Another major verdict against the makers of Johnson’s Baby Powder was reached in Southern California last week. Lawyers from Simon Greenstone Panatier (SGP) convinced a jury to deliver a $25.75 million verdict — including $4 million in punitive damages — in favor of their client, 66-year-old Joanne Anderson of Oregon.
The plaintiff filed suit following her diagnosis with pleural mesothelioma — a cancer in the lining of the lungs caused by asbestos exposure. She used Johnson’s Baby Powder on her children when they were younger and, as an avid bowler, regularly used the product on her hands and shoes for years. Experts estimated she used the product more than 10,000 times.
SGP shareholders David Greenstone and Chris Panatier and associate Conor Nideffer represented the plaintiff in Los Angeles Superior Court before Judge Gloria White-Brown. The case is Joanne Anderson and Gary Anderson v. Borg-Warner Corporation et al., No. BC 666513 in Los Angeles Superior Court.
The jury found Johnson & Johnson liable for two-thirds of the verdict amount, ultimately finding that J&J was negligent and failed to warn customers of its dangers and that its brand contained manufacturing and design defects because of the presence of asbestos. The remaining percentage of fault was spread among other exposures that Joanne had as a bystander to automotive work her husband occasionally performed. Medical testimony in the case indicated that all of her exposures to asbestos contributed to cause her mesothelioma. In addition, one juror asked the court whether it could require Johnson’s Baby Powder to carry a warning in the future.

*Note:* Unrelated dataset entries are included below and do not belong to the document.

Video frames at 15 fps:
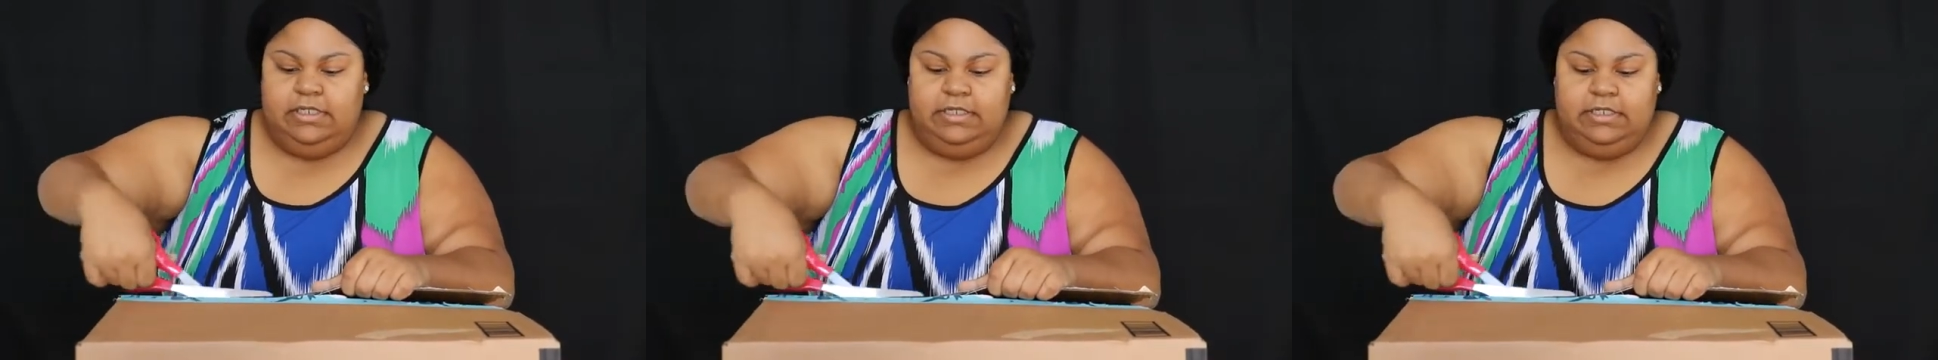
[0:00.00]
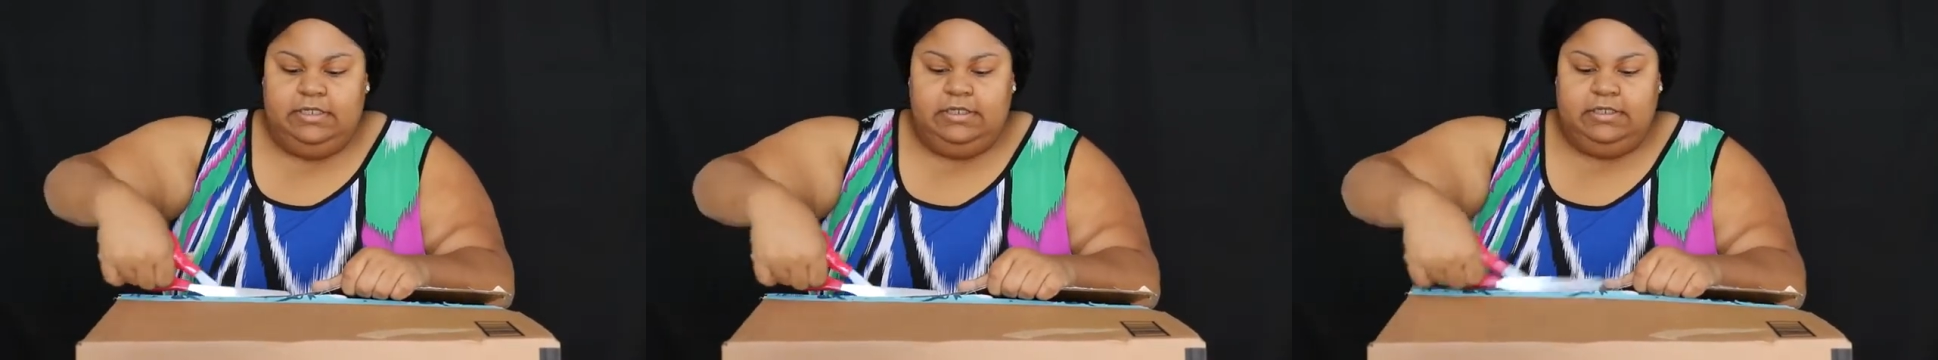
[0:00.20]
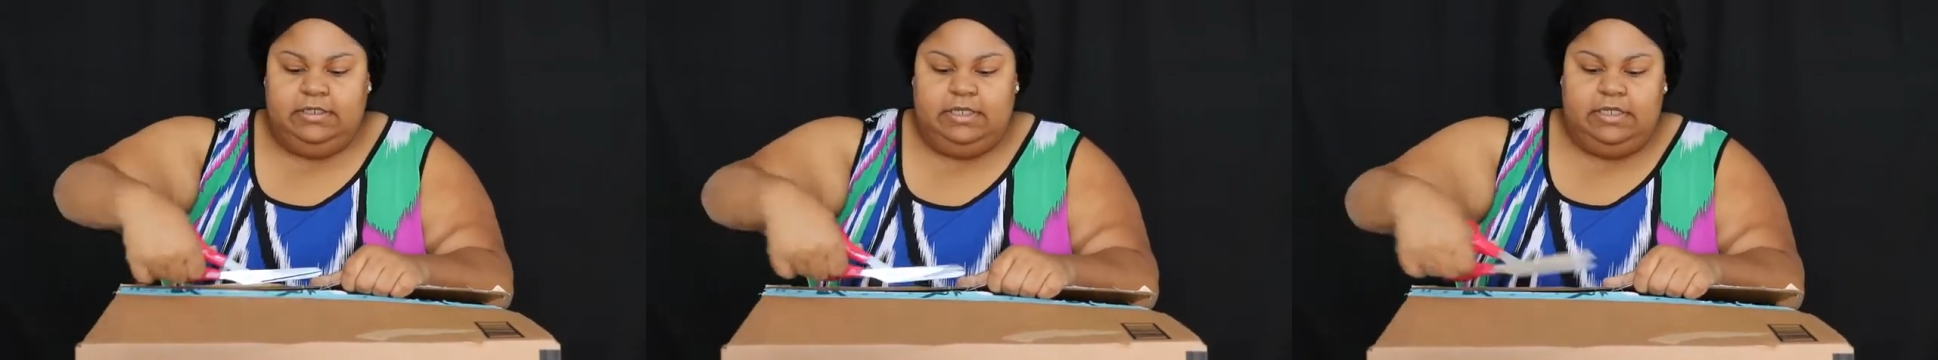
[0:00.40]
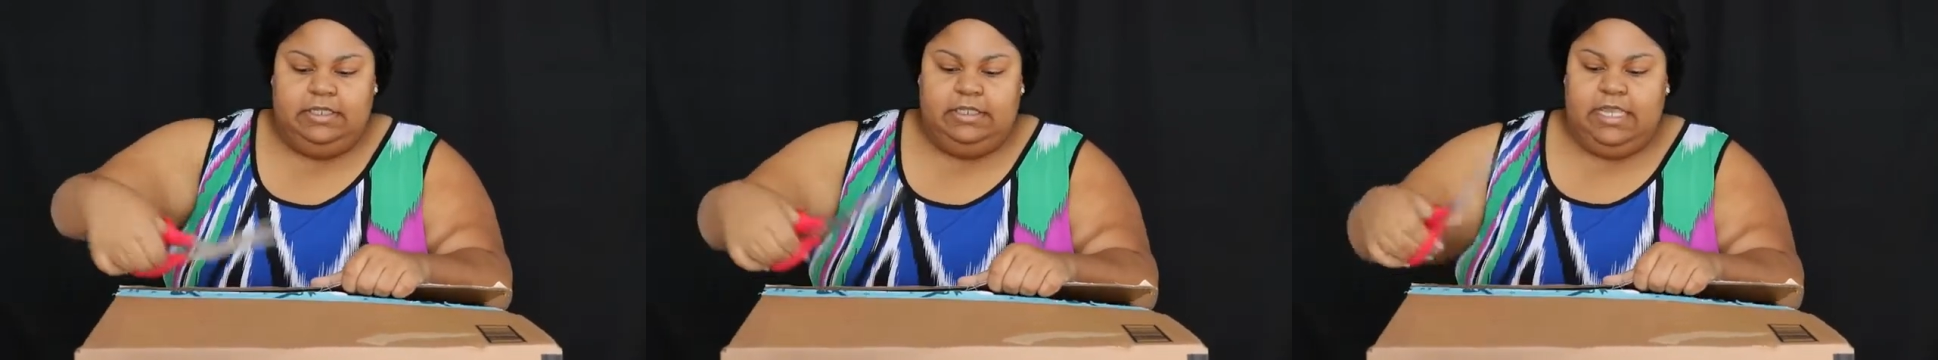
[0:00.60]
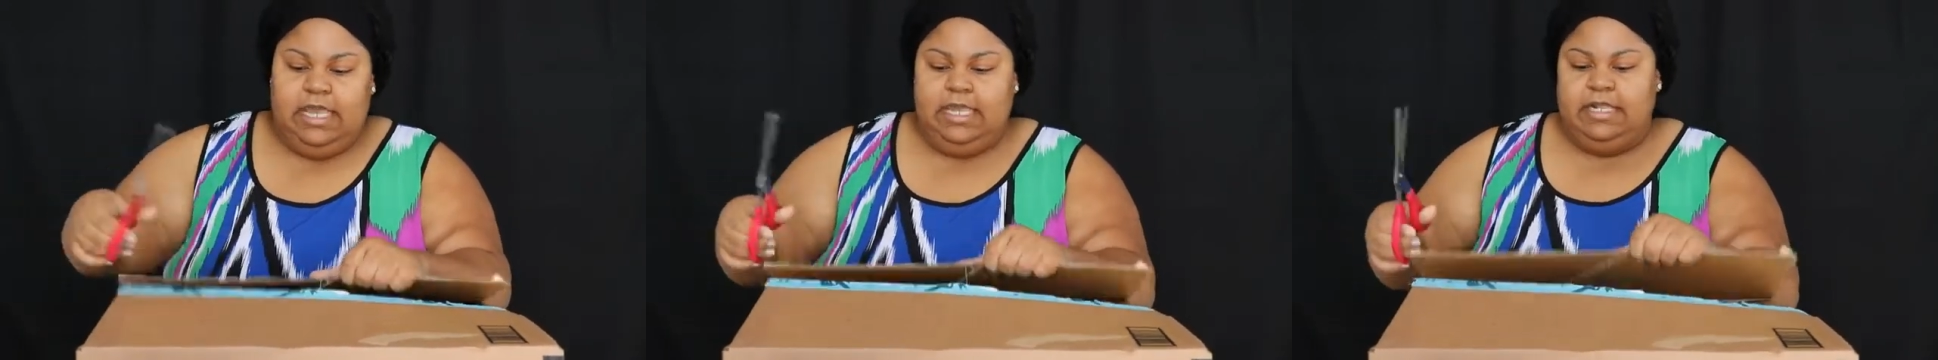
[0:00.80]
a little
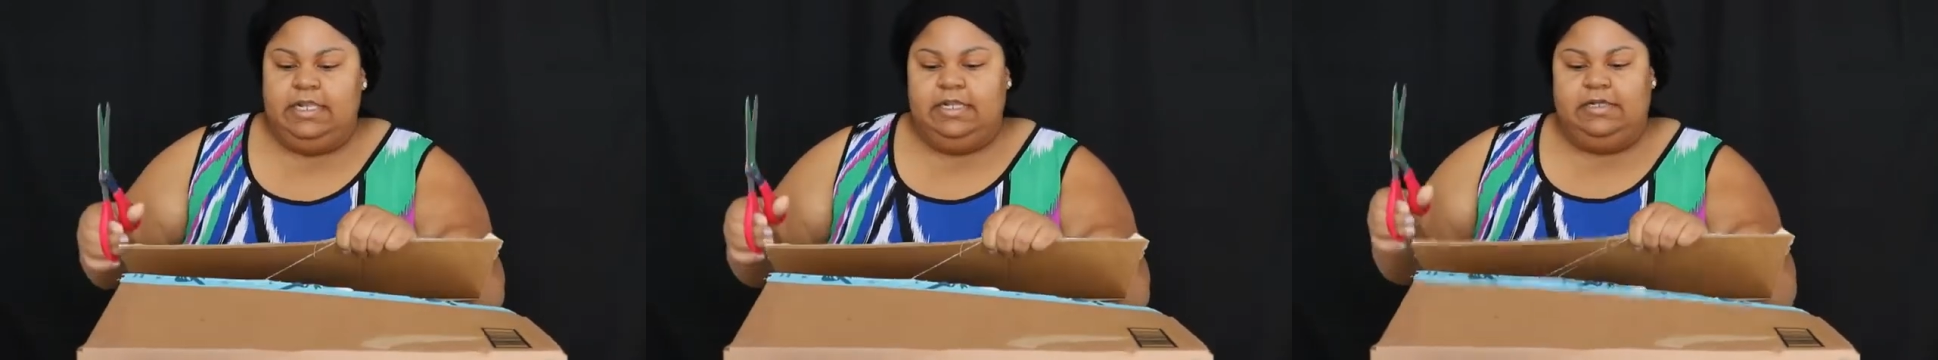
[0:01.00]
container.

“In 1969, a Johnson & Johnson’s company doctor told them that if they didn’t get control of the mineral contaminants in their baby powder that they would end up in litigation years later,” said trial attorney Panatier. “Instead of pulling the powder from the market or going with a safer alternative such as corn starch, they engaged in a multi-decade campaign wherein they hid testing data from the FDA, altered reports to make them more favorable and lied to consumers. This jury saw Johnson & Johnson documents that were never given to the public or the FDA.”